Another important influence in my life at the time—a poet and community leader who also lived 700 years ago—wrote about this same sense of urgency. He saw the emerging issue with striking clarity. But, what was more important, he knew a way out of the crunch. He spoke of renewing commitments based on the rediscovery of one’s freedom, and it was as though he spoke directly to me.
An awareness of an imaginative decline and the resulting problems came together in my own midlife search and led to the evolving The Secret Sabbatical Course on which this book is based. Over the decade it’s been offered, I’ve found there’s a required level of depth for meaningful change to happen. On the Course, participants attend either tightly organized sessions on a monthly one-on-one basis or in small groups over several months. Most are fully employed. In between sessions they read short novels and watch selected videos, including movies. Attendees come from diverse backgrounds in management, the professions, and the sciences.
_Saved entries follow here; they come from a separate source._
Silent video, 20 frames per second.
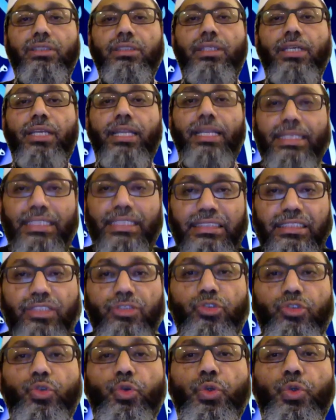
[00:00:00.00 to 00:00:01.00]
There are additional
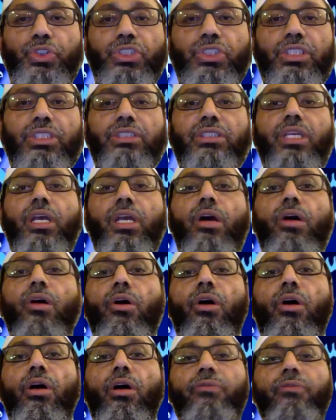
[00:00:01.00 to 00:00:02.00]
sources
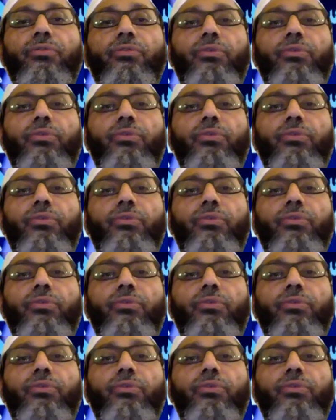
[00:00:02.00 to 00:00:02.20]
of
There have been many changes and improvements to the material—some suggested by the participants—and this book is based on the current version.
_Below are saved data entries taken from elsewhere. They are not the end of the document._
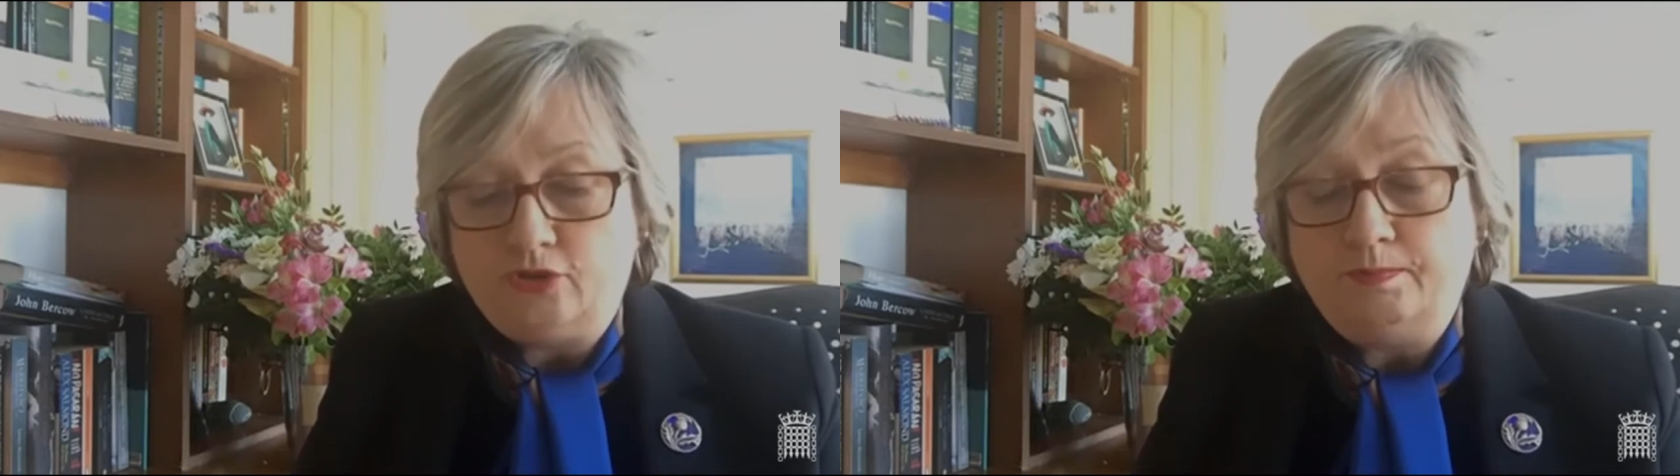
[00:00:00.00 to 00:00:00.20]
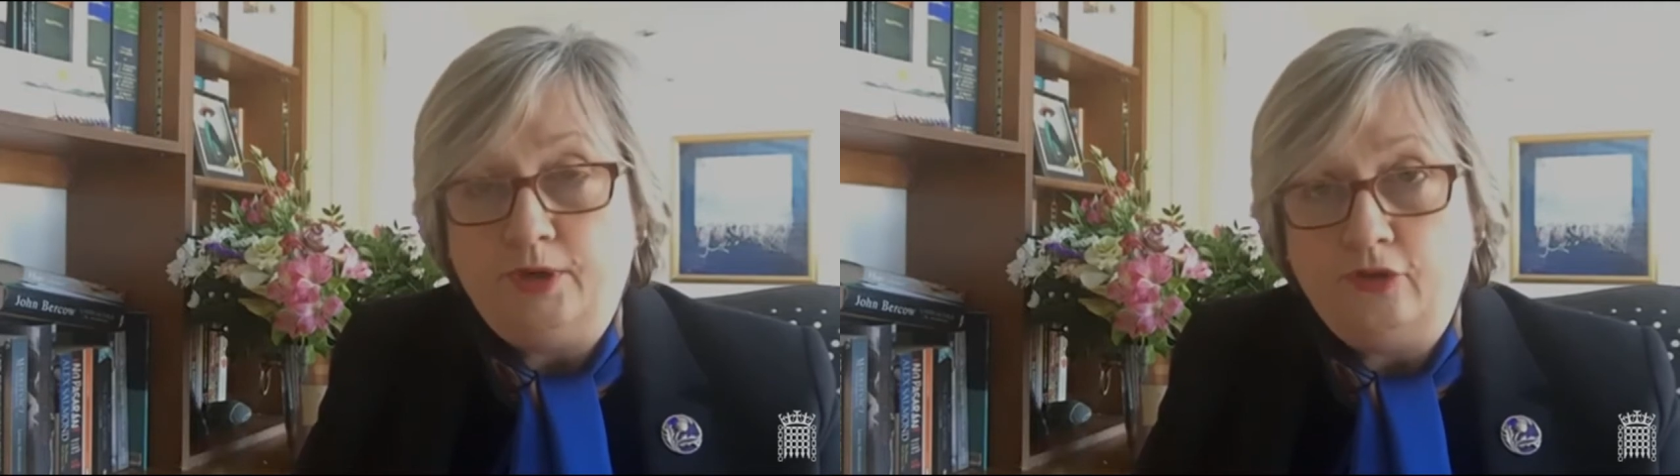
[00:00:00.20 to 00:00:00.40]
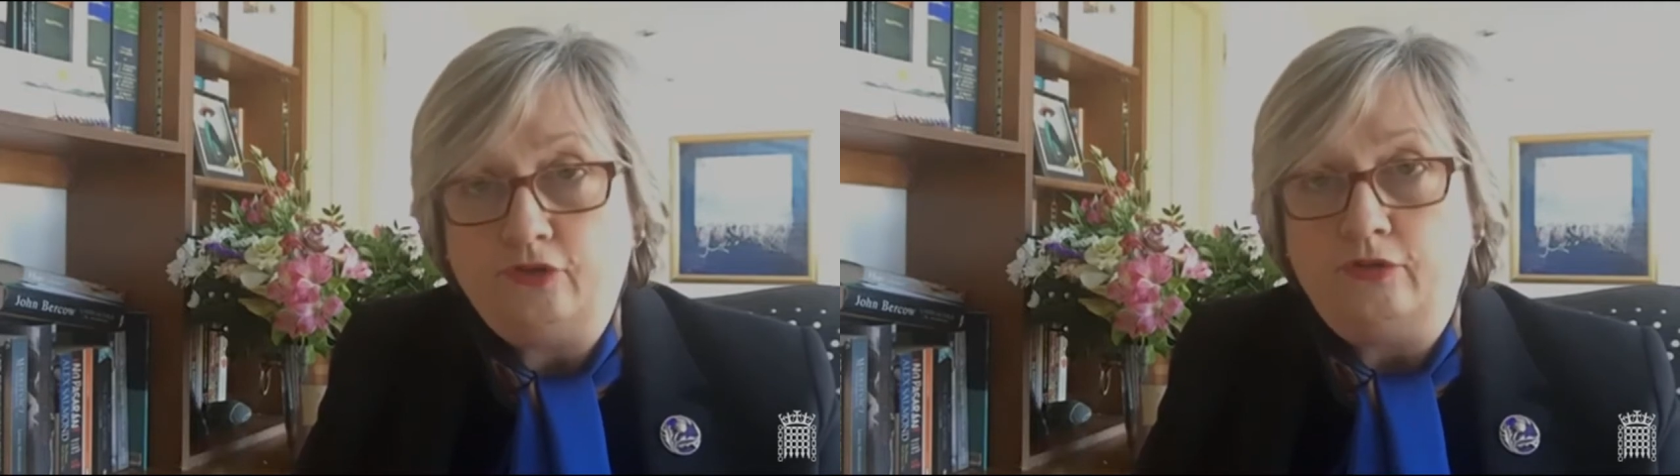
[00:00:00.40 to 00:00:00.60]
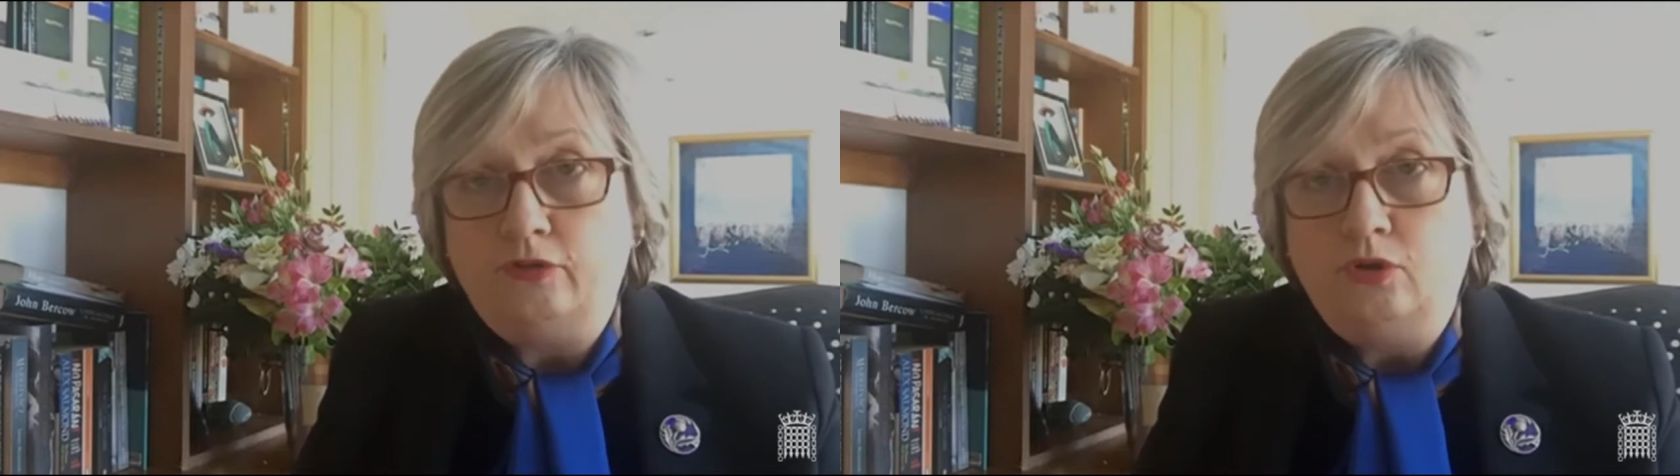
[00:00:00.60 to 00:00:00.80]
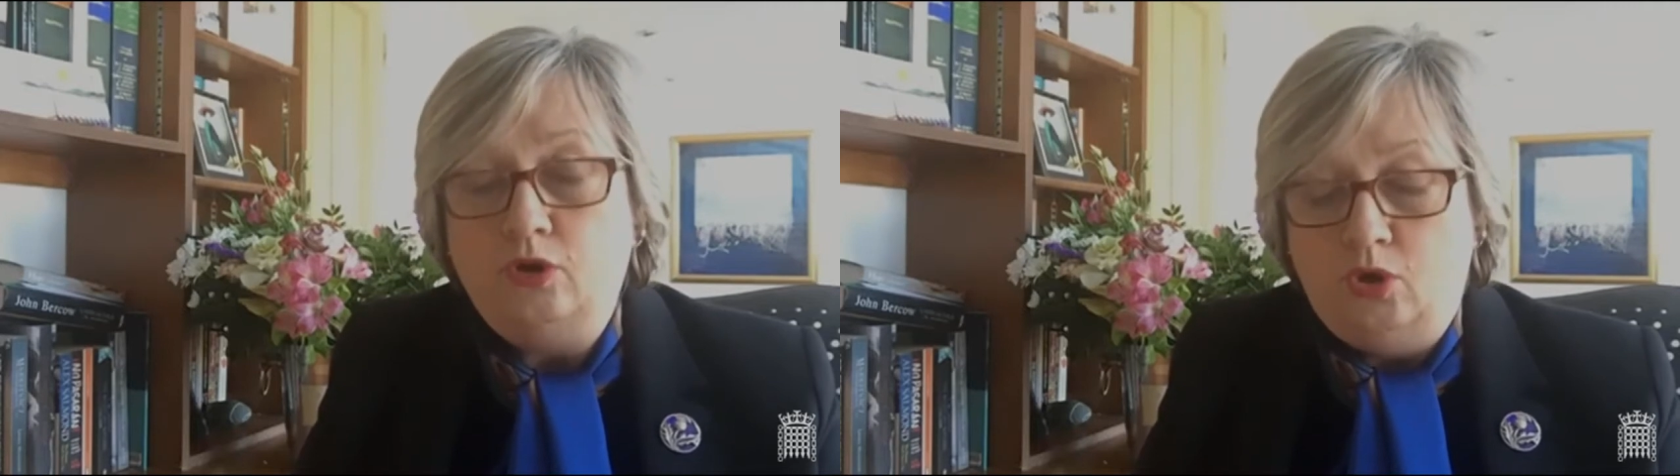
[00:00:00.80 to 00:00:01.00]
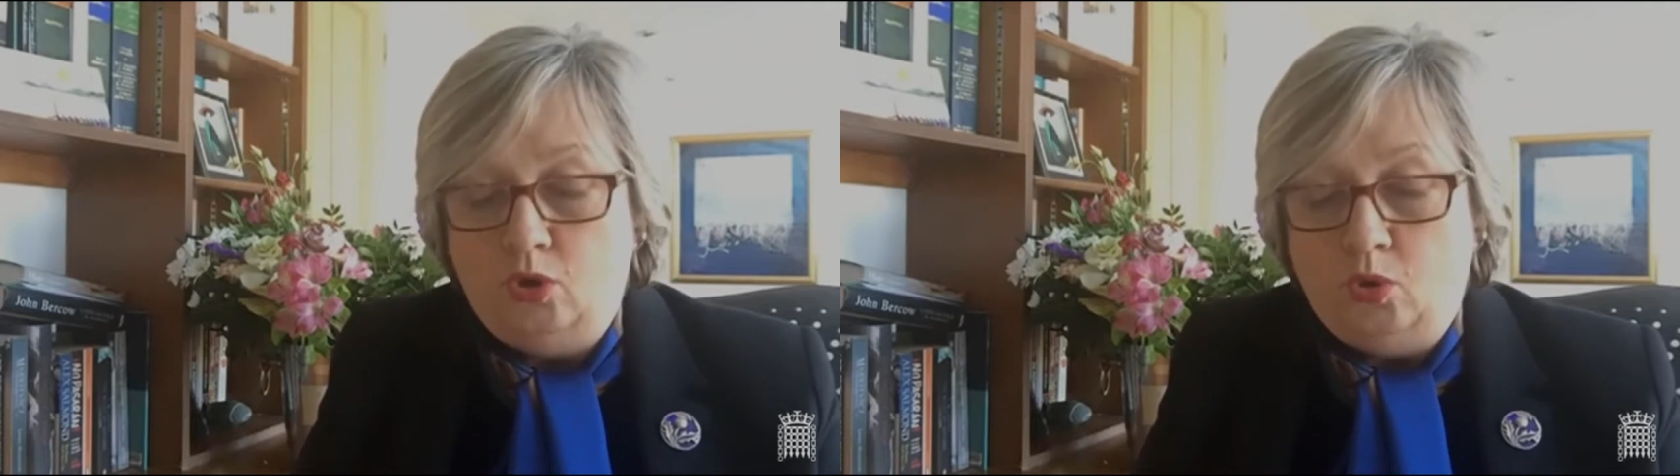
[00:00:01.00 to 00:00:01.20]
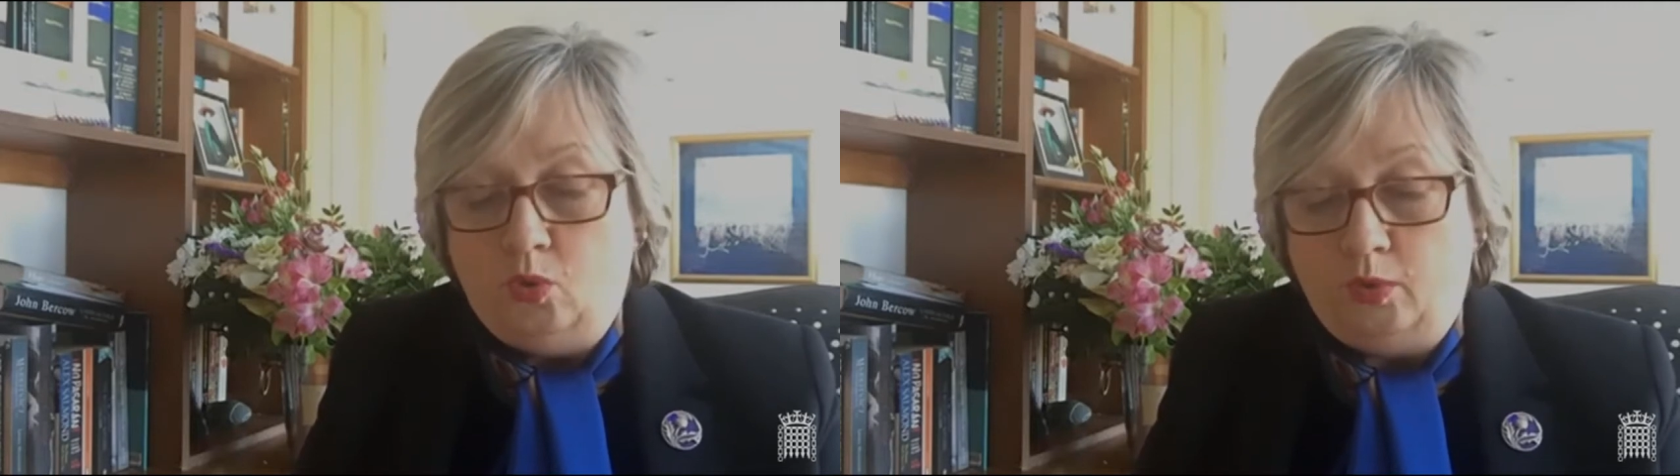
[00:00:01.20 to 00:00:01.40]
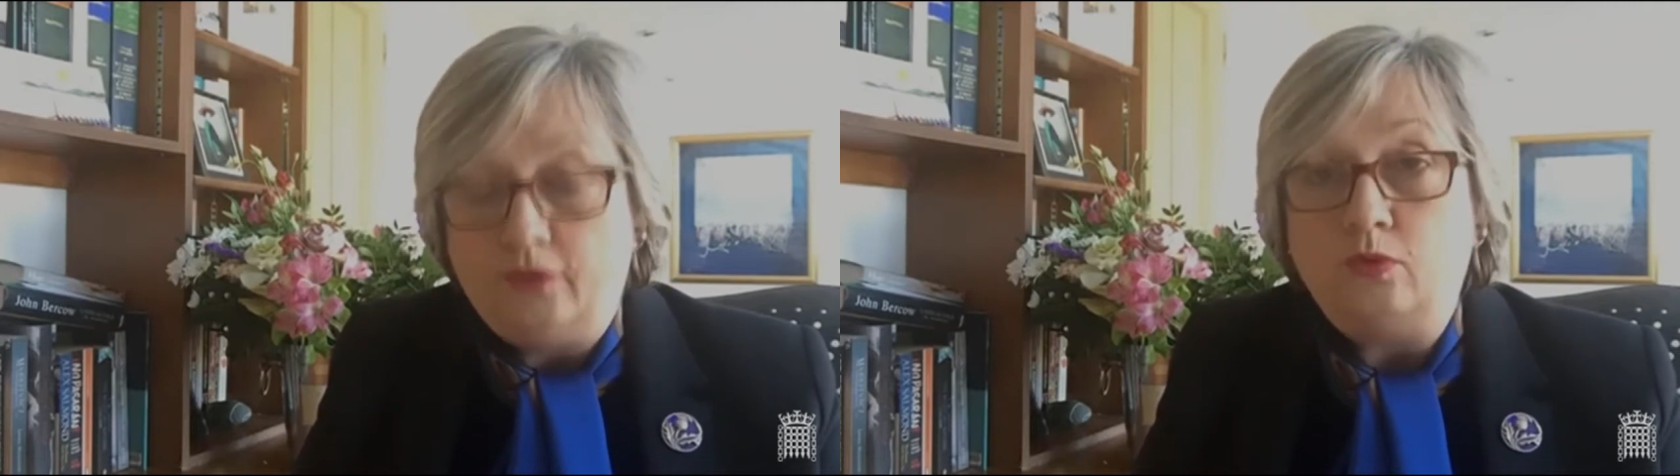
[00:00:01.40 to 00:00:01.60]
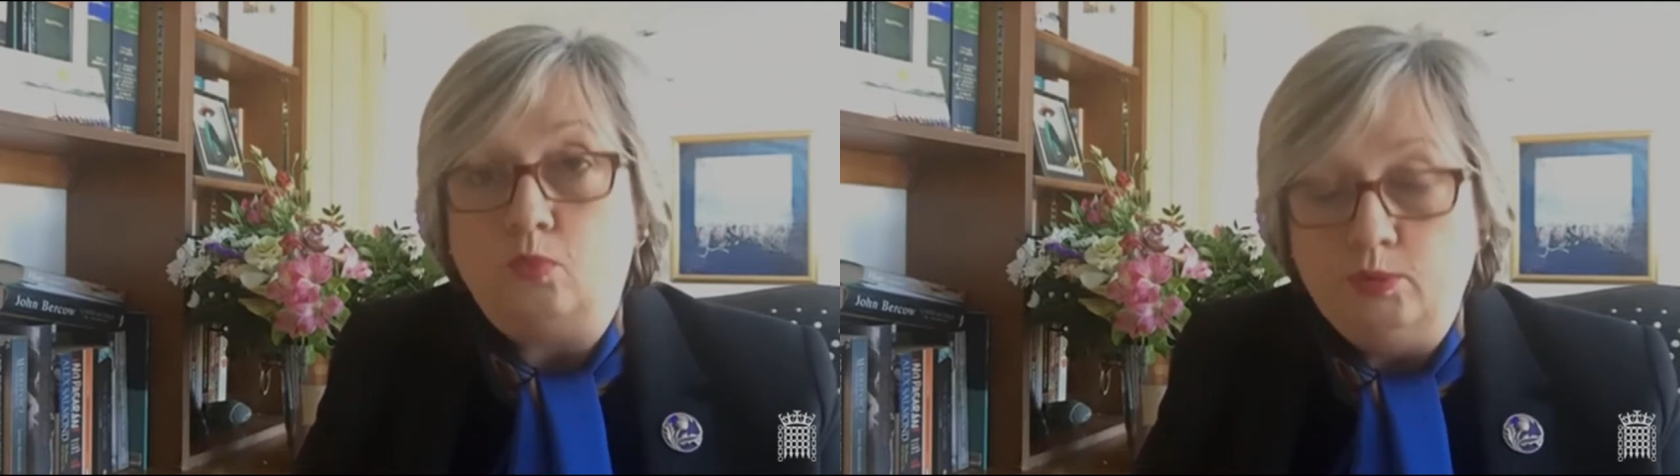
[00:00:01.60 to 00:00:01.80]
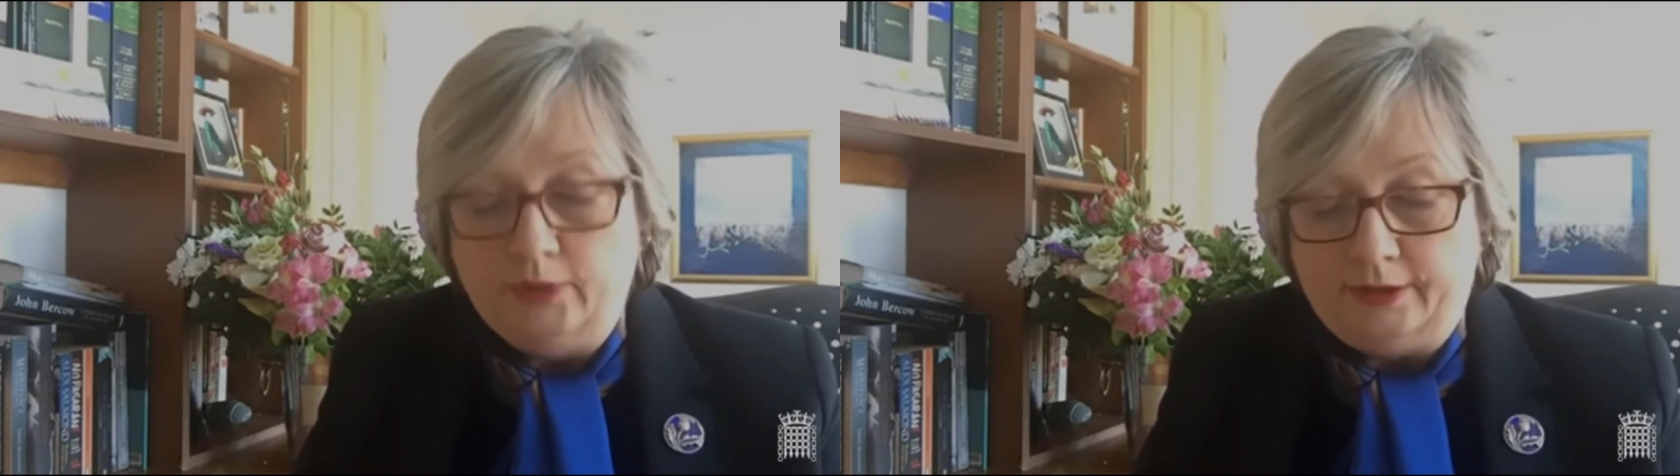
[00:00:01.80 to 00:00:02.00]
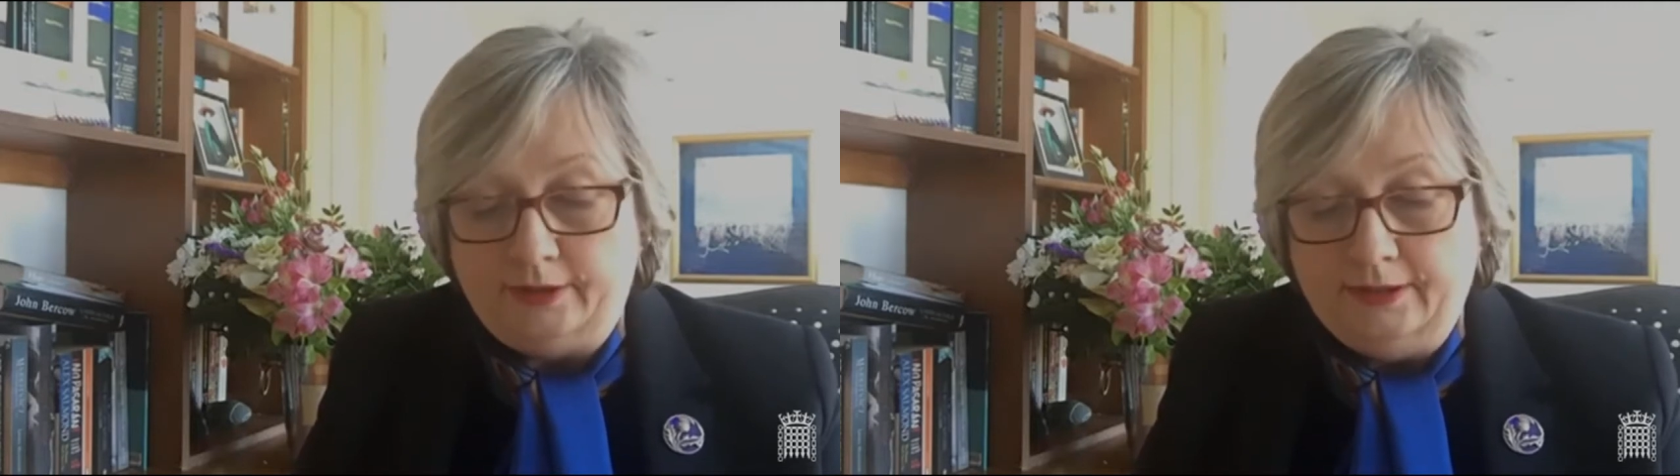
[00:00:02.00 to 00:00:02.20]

person with woman.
The Course presents a reintegration of three aspects of modern life that should never have been separated. These include the vast and often repetitive field of material on managing organizations, vital but neglected insights from the humanities, and the intermediate realm of applied science, which is growing in importance in the modern world. I reached out to the powerful potential of interdisciplinary fields such as behavioral economics, decision theory and brain science. Because Course participants are from such varying backgrounds, the dialog is frequently intense and almost always productive. The point is, to stir the imagination, and the heart, in order to see better and ultimately do better.
I’ve included an equally diverse set of guides and examples of role models from novels, movies, practical philosophy, science, TV shows and poetry. I could see the material helping midlife participants plot the next stages of their lives and careers, or influencing the “giving back” plans of some boomers. But more than this, that it could help anyone interested in changing their lives.